The Minneapolis Park and Recreation Board states 34 parks now have homeless encampments across the city. Several plans are underway to find housing or build new shelters for them, and there's one unique idea that's taking a tiny, yet big approach.
Sheila Delaney is a community advocate whose effort to help the homeless find housing started with the Drake Hotel fire last Christmas in downtown Minneapolis.
"I learned a lot about how our community can respond to an emergency," Delaney said. "It's not humane to have people living in tents. It's extremely dangerous for all of us."
Her mission continues through the idea called "Indoor Villages," a community of tiny houses that would be built inside an empty warehouse at 1251 N. Washington Ave. Delaney says a lease agreement for the property is in the works.

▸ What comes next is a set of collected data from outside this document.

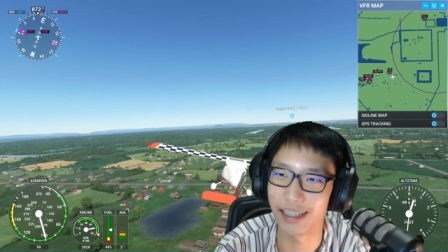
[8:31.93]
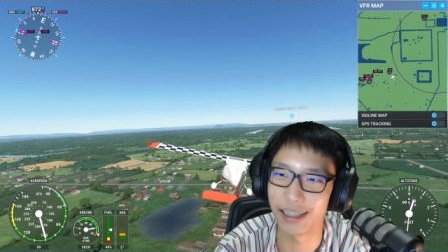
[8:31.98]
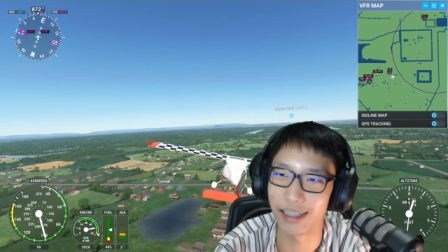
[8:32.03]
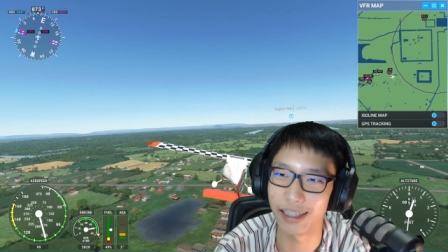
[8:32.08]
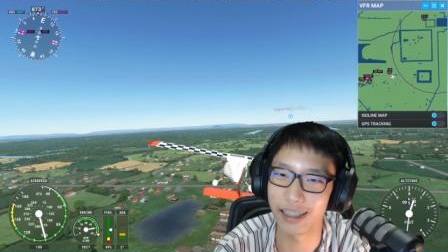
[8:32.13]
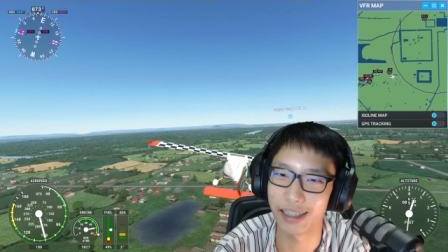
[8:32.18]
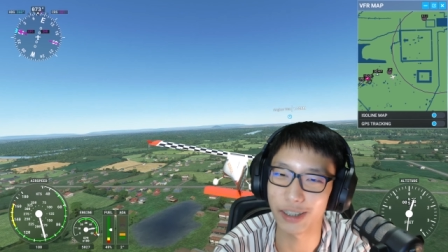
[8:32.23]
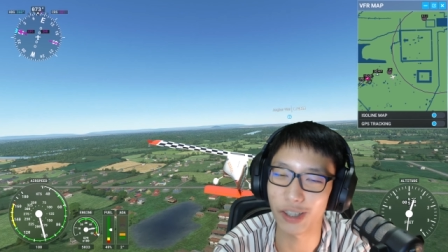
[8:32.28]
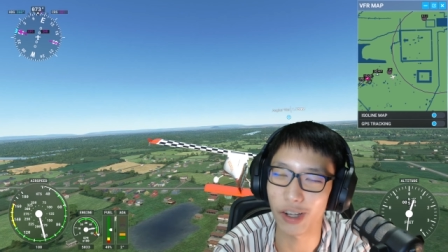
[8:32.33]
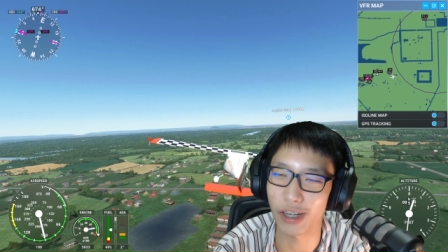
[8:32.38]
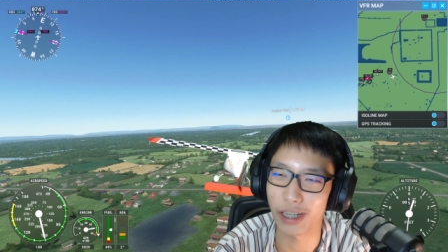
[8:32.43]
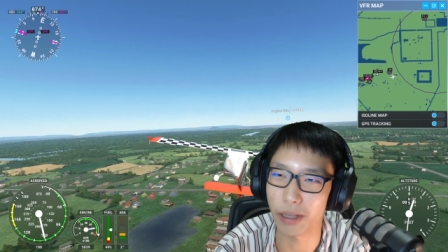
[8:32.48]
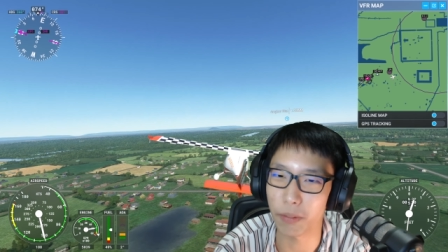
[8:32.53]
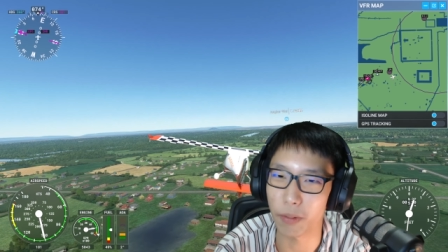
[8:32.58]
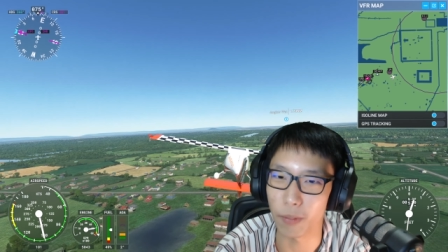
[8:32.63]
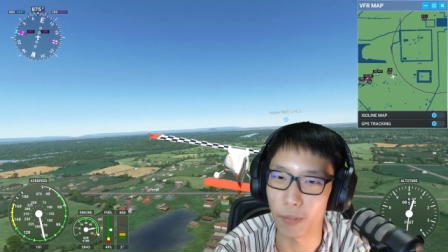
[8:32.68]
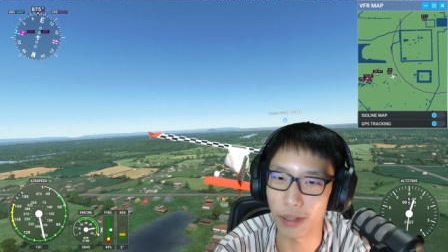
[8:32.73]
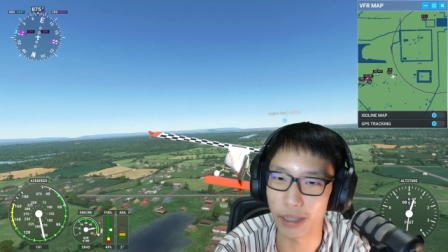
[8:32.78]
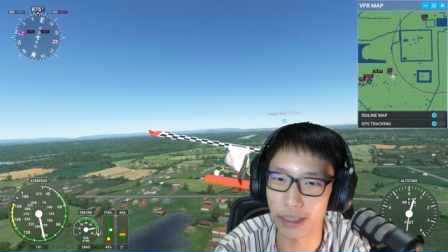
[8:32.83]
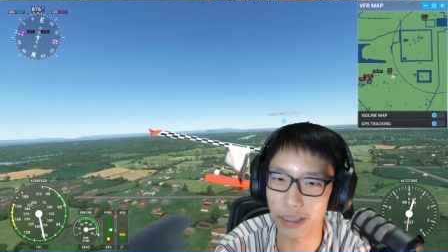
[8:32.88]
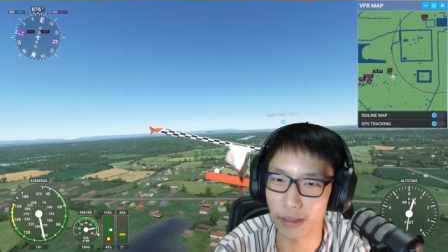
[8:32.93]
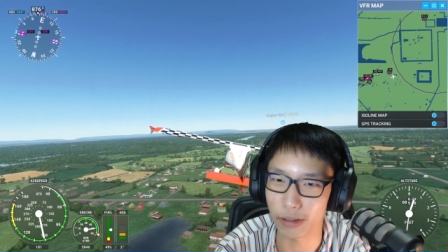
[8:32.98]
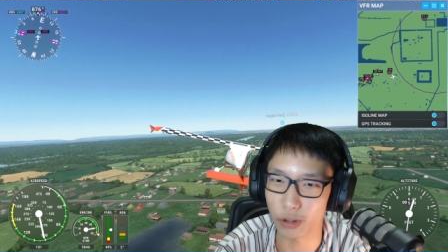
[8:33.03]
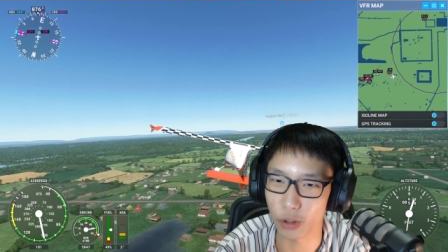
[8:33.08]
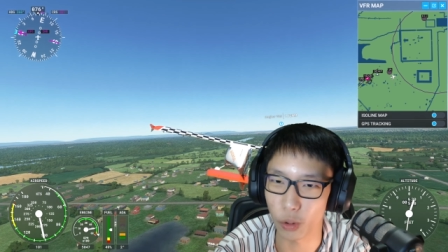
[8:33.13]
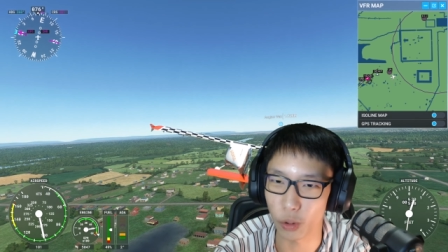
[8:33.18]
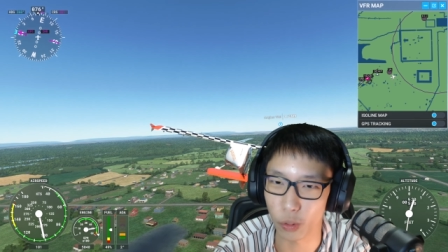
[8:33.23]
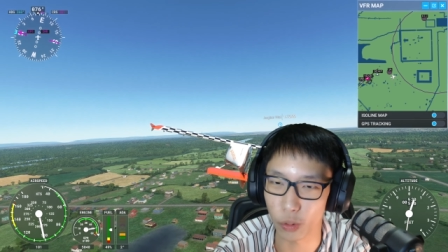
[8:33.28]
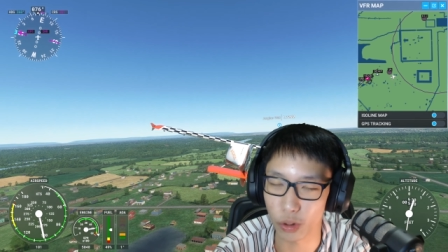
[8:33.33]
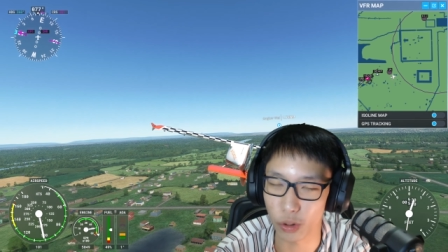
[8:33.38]
คือตอนนี้ผมเล่นกับโช
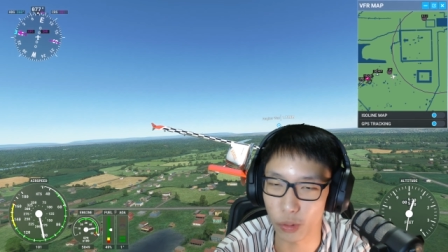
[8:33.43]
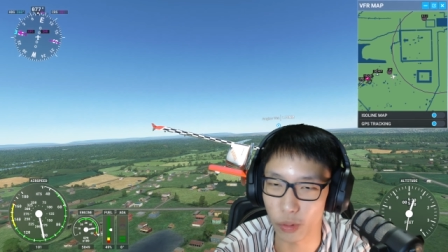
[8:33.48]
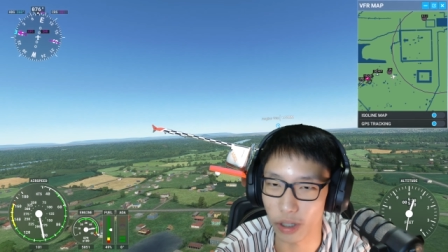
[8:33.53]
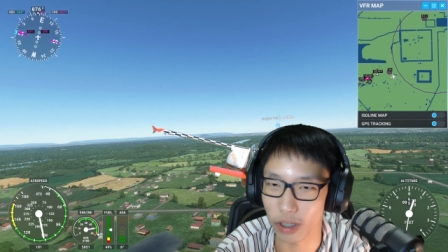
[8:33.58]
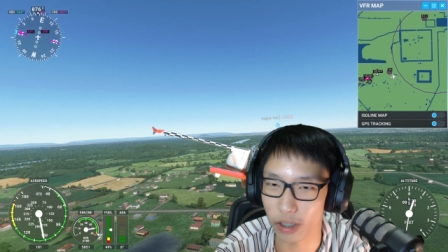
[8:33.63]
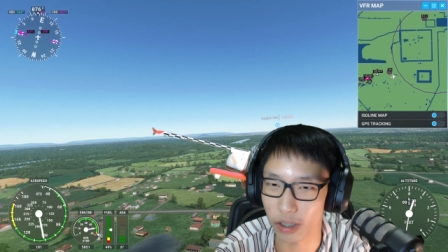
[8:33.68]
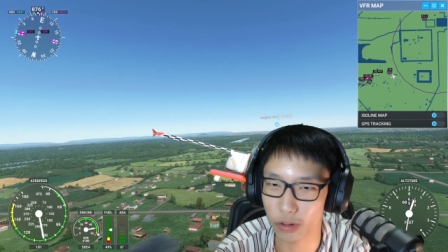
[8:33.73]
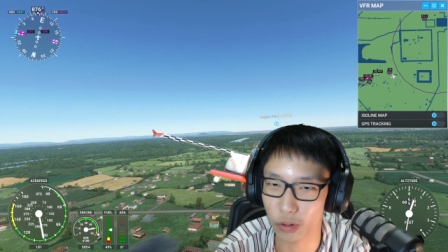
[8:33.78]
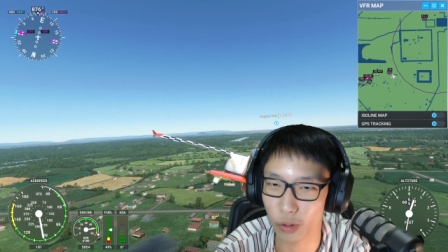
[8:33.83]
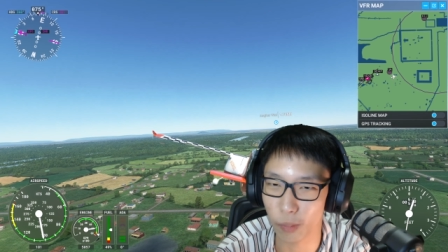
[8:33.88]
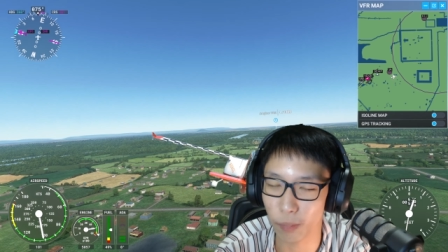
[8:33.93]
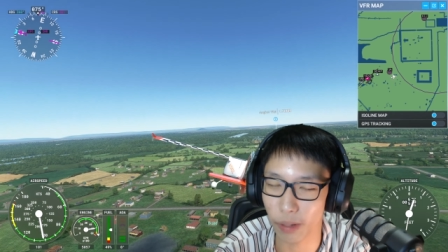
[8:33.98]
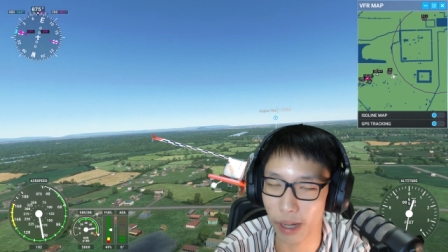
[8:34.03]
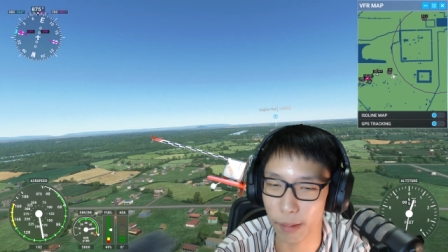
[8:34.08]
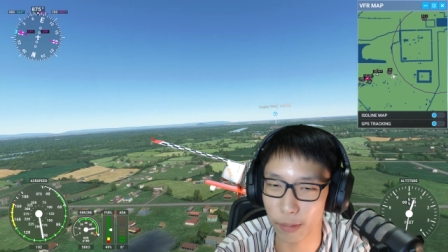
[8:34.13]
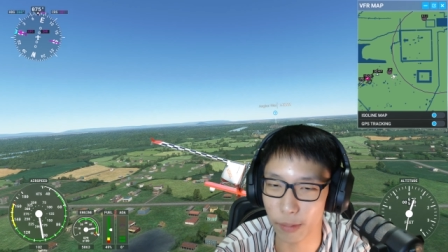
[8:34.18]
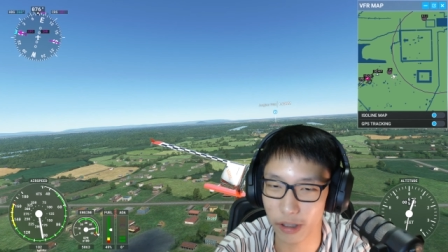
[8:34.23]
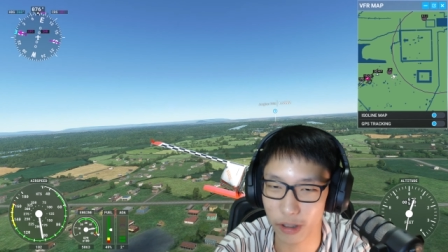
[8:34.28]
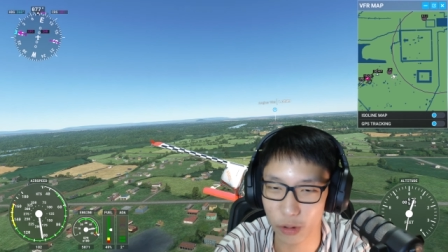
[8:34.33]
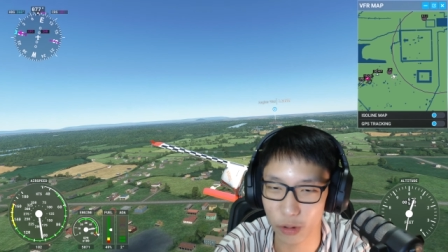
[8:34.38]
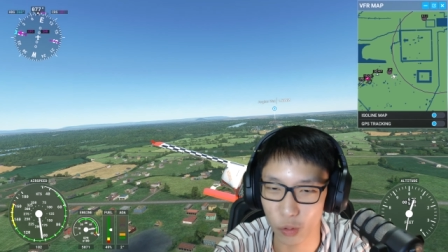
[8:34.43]
กุนอยู่นะแล้วต้นปาล์มก็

Similar projects have popped up in other major United States cities, however they're outside. Indoor Villages would be protected from harsh Minnesota winters.
Ninety tiny houses would be built inside the facility. Delaney estimates it would help roughly 300 people a year with each of them staying for about a month at a time. Unlike a tent, they're secured with locks, offering privacy and security.
"This idea came from unsheltered people and community advocates like myself," she said. "They'll have time to decompress and then they'll have an opportunity to partake in a lot of services preparing them to move on."
The services include assisting in finding permanent housing, drug addiction treatment and mental health needs.
The project would cost $8 million. Delaney said a local family foundation is willing to make a six-figure donation so long as government funding comes through.
Minneapolis City Council member Lisa Goodman said she feels compelled to help Indoor Villages come to fruition.
"It's incumbent upon us in government to embrace new ideas, to embrace ideas that can be implemented fast and in a cost-effective way," Goodman said. "Indoor tiny shelters is a new idea and we should embrace that idea because it meets our goals of getting people out of the cold, out of parks, into shelter that they're willing to go to."
Goodman says she's ready to assist with licensing and zoning aspects of the project, while also calling on county and state governments to use federal dollars to fund the project. She specifically pointed out the Federal CARES Act and Emergency Solution Grants as resources for state and county government to utilize for funding.
"People living in tents in the middle of the city is not acceptable and moving people from park to park is making the situation worse," Goodman said. "We need a safe, low-barrier alternative. Indoor Villages is not how we've done things in the past, but it could be what we should do in the future."
Indoor Villages is a two-year pilot program. The goal is to have it up and running in November.